## RECORD SET
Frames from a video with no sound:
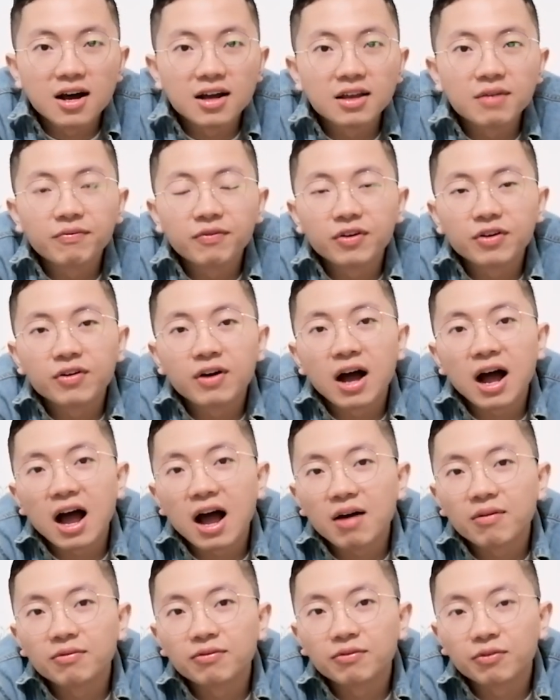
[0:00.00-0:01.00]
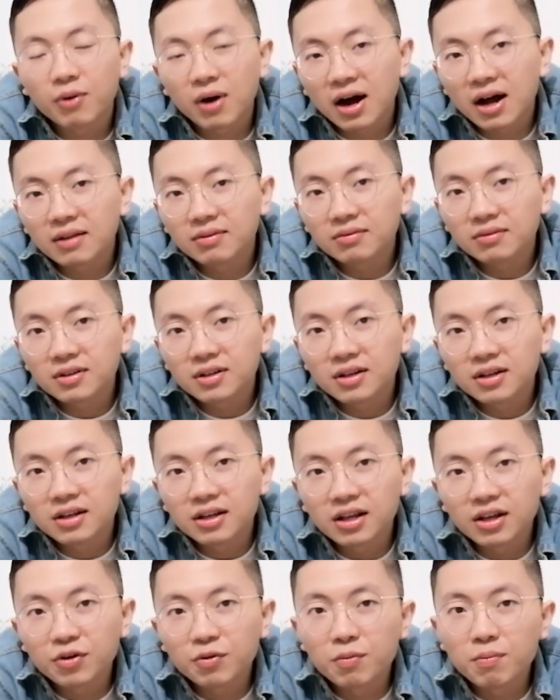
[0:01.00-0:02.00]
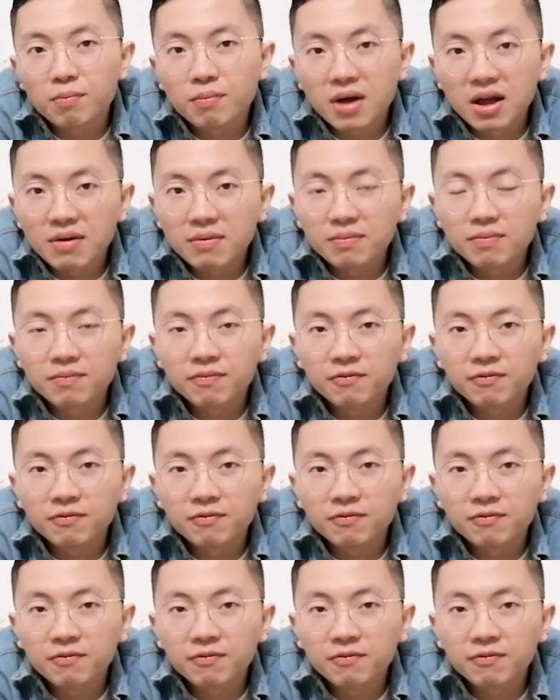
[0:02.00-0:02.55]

If you have one, you may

## EXERCISE DIRECTIONS
What is needed here is each line above set down word for word, minus the images.

## THE COMPLETED TASK
Frames from a video with no sound:
[0:00.00-0:01.00]
[0:01.00-0:02.00]
[0:02.00-0:02.55]

If you have one, you may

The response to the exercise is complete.